DIALOGO FRA GIOBBE E I TRE AMICI
primo ciclo di discorsi
Lamento di Giobbe
1 Dopo di ciò Giobbe aprì la bocca e maledisse il suo giorno. 2 Giobbe prese la parola e disse:
3 «Perisca il giorno nel quale sono nato,
e la notte che ha detto:
“È stato concepito un uomo!”.
4 Che quel giorno sia tenebre,
che da lassù Dio non ne abbia cura,
non brilli sopra di lui la luce!
5 Che lo rivendichino tenebre e ombra
funerea,
che si posi sopra di lui una nube,
le eclissi lo rendano spaventoso!
6 Quella notte se la possegga il buio,
essa non si aggiunga ai giorni dell’anno
e non entri nel computo dei mesi!
7 Sì, quella notte sia infeconda
e non vi penetri l’allegrezza.
8 La maledicano quelli che imprecano
all’Oceano,
coloro che sono esperti nel risvegliare Leviatàn.
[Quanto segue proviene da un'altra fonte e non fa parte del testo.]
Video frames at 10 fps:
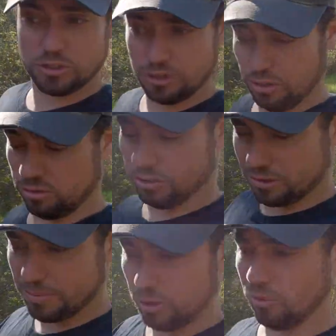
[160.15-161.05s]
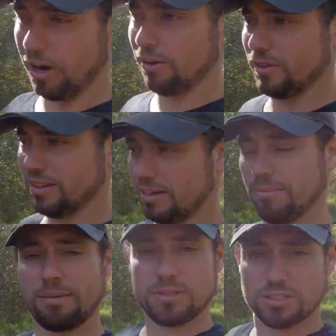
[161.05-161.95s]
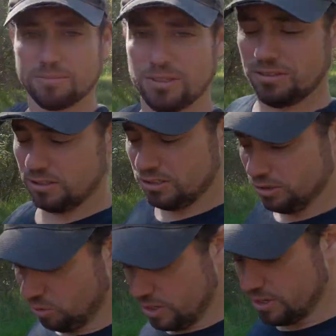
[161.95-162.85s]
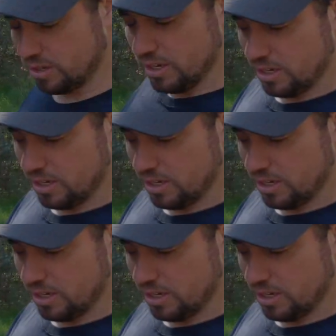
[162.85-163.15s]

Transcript: So just be aware that that might be something to deal with,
9 Si oscurino le stelle della sua aurora,
attenda la luce, e non venga
e non veda i guizzi dell’aurora;
10 perché essa non chiuse per me il varco della matrice,
e non sottrasse ai miei occhi tanta miseria.
11 Perché non sono morto sin dal seno materno,
e non sono spirato appena uscito dal grembo?
12 Perché due ginocchia mi accolsero,
e perché due mammelle, per allattarmi?
13 Sì, ora giacerei tranquillo,
dormirei e godrei il riposo,
14 insieme ai re e ai governanti della terra,
che si sono costruiti mausolei,
15 o insieme ai nobili che possiedono oro
o riempiono di argento i loro palazzi.
16 O perché non sono stato come un aborto interrato,
come i bimbi che non hanno visto la luce?
17 Laggiù i malvagi cessano di agitarsi
e là riposano gli sfiniti di forze.
18 I prigionieri stanno tranquilli insieme a loro,
senza udire più la voce dell’aguzzino.
19 Laggiù piccoli e grandi si confondono,
e lo schiavo è libero dal suo padrone.
20 Perché dar la luce a un infelice
e la vita agli amareggiati nell’animo,
21 a coloro che attendono la morte che non viene,
e si affannano a ricercarla più di un tesoro,
22 che godono andando verso il tumulo
ed esultano perché trovano una tomba;
23 a un uomo, il cui cammino è nascosto,
e che Dio da ogni parte ha sbarrato?
24 Così, come mio alimento vengono i sospiri,
e i miei gemiti sgorgano come acqua;
25 perché ciò che io temo, mi colpisce,
e ciò che mi spaventa, mi sopraggiunge.
26 Non ho tranquillità, non ho pace,
non ho posa, mi assale il tormento».
- Geremia 20,14
- Geremia 15,10
- Giobbe 40,25
- Salmi 74,14
- Qohèlet 6,3
Leviatàn: in 40,25 indica il coccodrillo, in Sal 104,36 ogni grosso cetaceo marino. Qui invece è evocato come mostro marino, simbolo del caos primitivo.